Pazza idea di Silvio: un partito con Di Pietro” scriveva domenica a 9 colonne Libero. Continua ad effetto la coda di reazioni dopo il famigerato scambio di battute tra Berlusconi e Di Pietro avvenuto alla Camera a metà  settimana. Un lungo colloquio e un papello che la mano del presidente del consiglio avrebbe allungato a quella del leader Idv. Eccola la trappola in cui é caduto l’ex eroe di Mani pulite. Quello “stupratore della democrazia” é stato così cinicamente intelligente avvicinandosi a colui che gli ha dato del corruttore, del Videla, del magnaccia degno da San Vittore, che ha ottenuto quello che voleva: la reazione indignata dei sostenitori dipietristi, antiberlusconiani nel merito e nel metodo. I commenti carichi di rabbia e di insulti rivolti al leader Idv in giro per la blogosfera e su Facebook sono un tam tam di indignazione che non so se porterà  come controvalore quintali di elettori cosiddetti moderati o centristi.

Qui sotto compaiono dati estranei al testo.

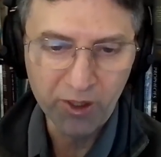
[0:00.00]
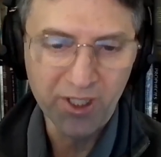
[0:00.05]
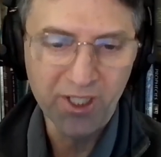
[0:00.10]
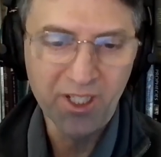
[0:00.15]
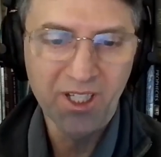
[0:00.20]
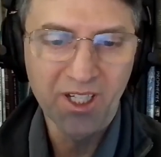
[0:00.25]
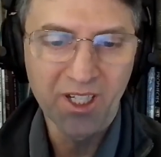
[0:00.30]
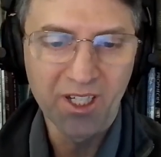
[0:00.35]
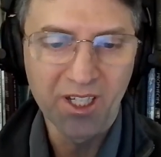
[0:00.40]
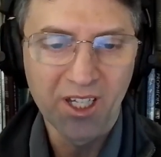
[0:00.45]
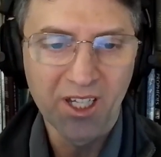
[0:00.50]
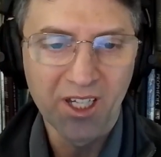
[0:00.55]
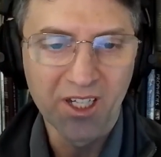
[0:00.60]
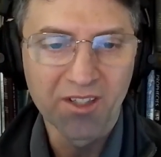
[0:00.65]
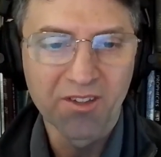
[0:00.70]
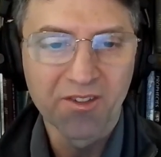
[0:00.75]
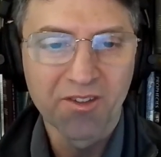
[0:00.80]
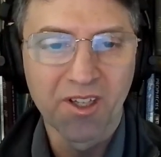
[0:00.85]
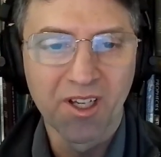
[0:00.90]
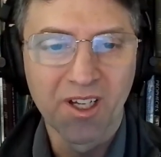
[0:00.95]
And
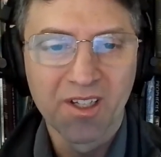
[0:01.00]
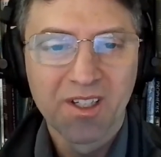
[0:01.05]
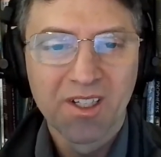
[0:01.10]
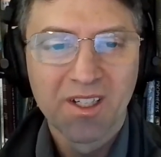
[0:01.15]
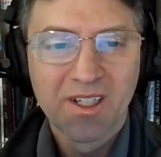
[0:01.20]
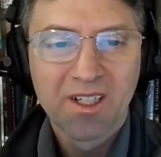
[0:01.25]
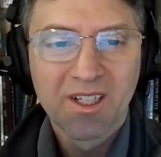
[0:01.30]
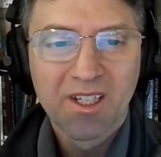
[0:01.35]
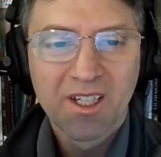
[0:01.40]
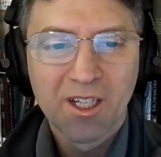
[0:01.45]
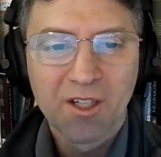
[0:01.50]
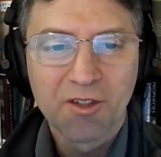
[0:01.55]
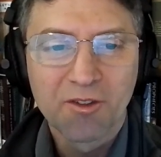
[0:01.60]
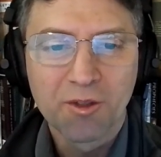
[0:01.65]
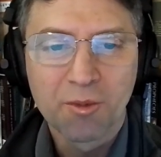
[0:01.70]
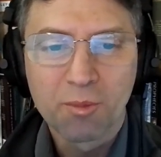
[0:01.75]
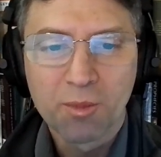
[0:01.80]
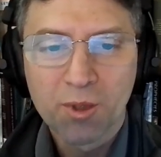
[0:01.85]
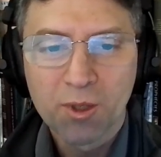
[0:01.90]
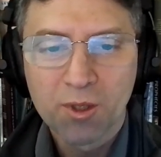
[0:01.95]
it's
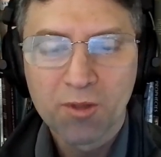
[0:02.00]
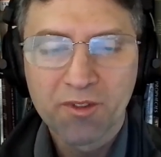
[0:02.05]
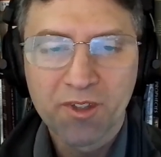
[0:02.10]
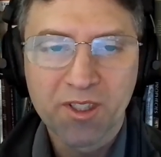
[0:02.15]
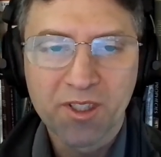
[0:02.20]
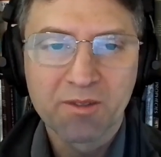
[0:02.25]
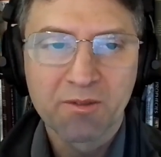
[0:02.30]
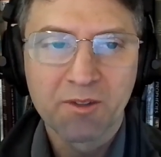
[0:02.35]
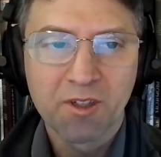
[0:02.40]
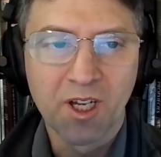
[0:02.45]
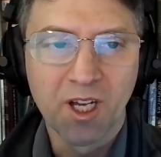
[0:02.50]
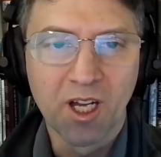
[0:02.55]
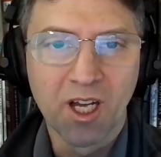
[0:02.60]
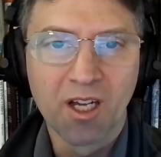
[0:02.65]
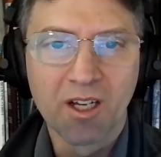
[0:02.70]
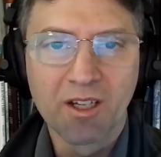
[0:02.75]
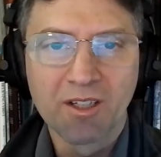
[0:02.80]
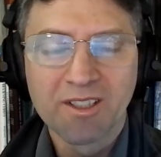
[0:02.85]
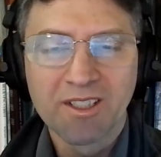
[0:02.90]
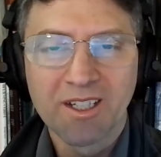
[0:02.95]
the perfect
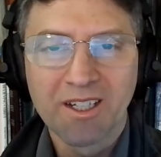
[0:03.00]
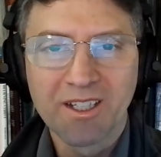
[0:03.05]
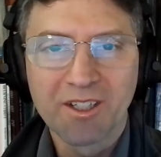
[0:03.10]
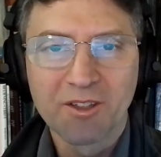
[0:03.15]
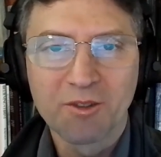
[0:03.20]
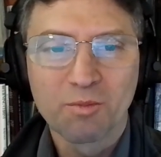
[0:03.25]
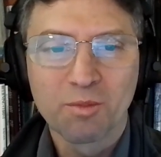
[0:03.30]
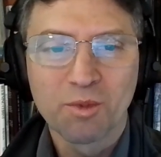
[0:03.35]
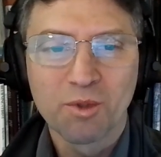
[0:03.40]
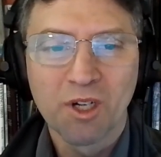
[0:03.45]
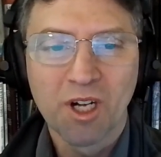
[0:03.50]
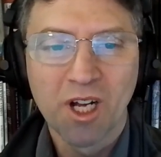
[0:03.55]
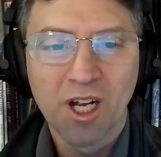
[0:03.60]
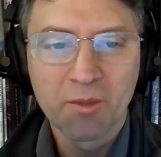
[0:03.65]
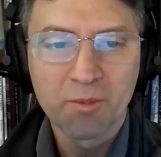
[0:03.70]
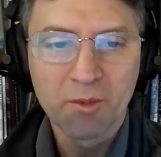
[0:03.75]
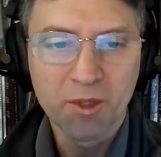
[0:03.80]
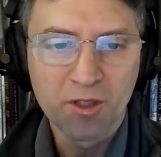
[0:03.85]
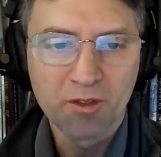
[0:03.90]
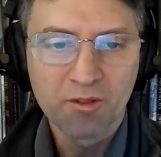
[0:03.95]
I guess
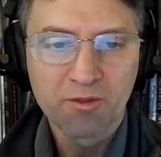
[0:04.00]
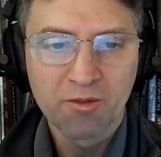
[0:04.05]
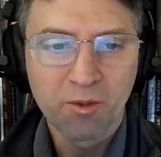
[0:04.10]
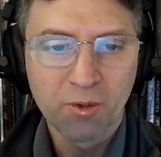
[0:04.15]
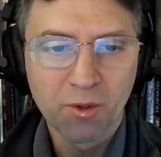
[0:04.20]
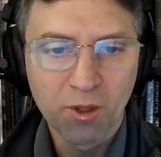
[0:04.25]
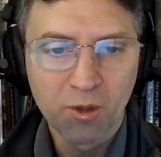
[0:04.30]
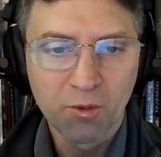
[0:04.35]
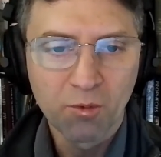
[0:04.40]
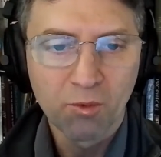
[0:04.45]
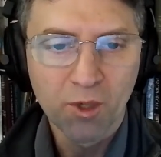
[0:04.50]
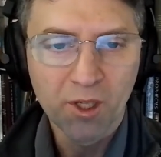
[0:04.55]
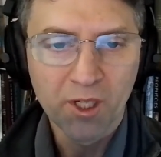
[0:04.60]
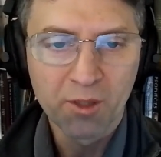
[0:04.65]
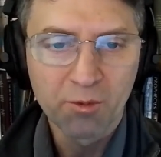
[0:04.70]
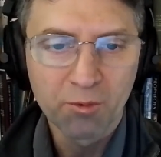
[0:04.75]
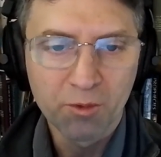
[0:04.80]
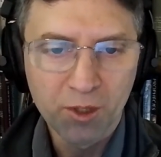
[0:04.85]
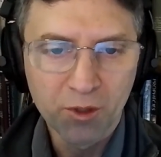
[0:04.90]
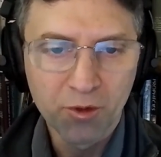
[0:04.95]
primer for what
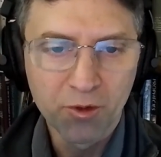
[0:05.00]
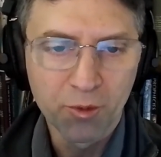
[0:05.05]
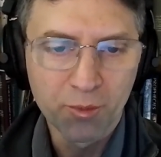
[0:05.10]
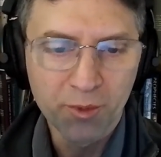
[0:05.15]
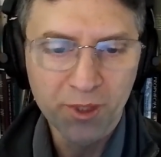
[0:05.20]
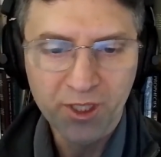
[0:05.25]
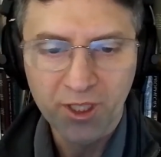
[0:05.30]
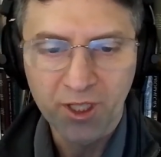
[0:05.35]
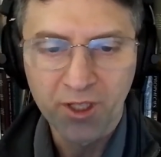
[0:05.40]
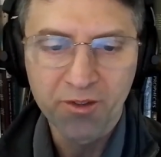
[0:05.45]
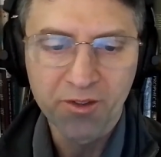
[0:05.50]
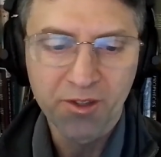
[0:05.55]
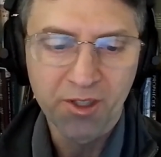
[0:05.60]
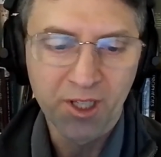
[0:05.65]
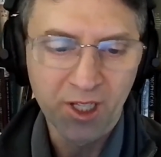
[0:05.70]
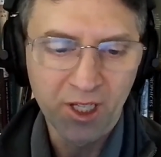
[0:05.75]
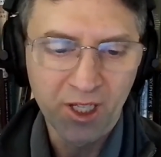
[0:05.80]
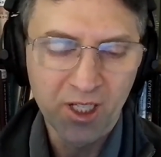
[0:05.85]
he will do, because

Intanto l’Italia dei valori 2 ha già  salpato nel mare magnum del cosiddetto centrismo moderato. Secondo il suo leader la virata di approccio nei confronti del centrodestra si esaurisce sostanzialmente nel linguaggio ma non negli obiettivi. Secondo la nuova teoria l’antiberlusconismo urlato non serve più in quanto Berlusconi é finito, superato. L’Italia dei valori 2 vuol’essere un partito di massa funzionale ad esprimere un candidato premier. Dialogare “col diavolo” e “votare leggi utili al Paese” diventa più importante della strumentalizzazione che Bersani farebbe di un cadavere caldo, caduto sotto i colpi delle elezioni comunali e dei referendum chiedendone le dimissioni. Anche personaggi alla Vendola, secondo Di Pietro, sarebbero inadatti al ruolo di candidato premier. L’ex pm di Mani pulite viene ricambiato dal governatore della Puglia con un poco entusiastico “moderato radicale“.

Io, per quanto possa contare, ritengo Berlusconi un estremista per le sue leggi vergogna, per la sua forza corruttiva, ma anche per sua faccia tosta. Ritengo che rispondergli “corruttore“, “puttaniere” o “eversore” non sia estremismo, ma al contrario sia verità  politica espressa con linguaggio moderato in quanto reale. Superato Berlusconi c’é il berlusconismo da debellare nelle istituzioni. Con Berlusconi e il berlusconismo, secondo il mio modesto pensiero, non ci sono margini di trattativa e tantomeno uno scambio di battute a quattr’occhi a microfoni spenti dentro le istituzioni dove potrei prestare il fianco a polemiche sterili. Per uno come Berlusconi dovrebbe esserci soltanto un sonoro vaff. Ma forse é perciò che io non funziono in politica.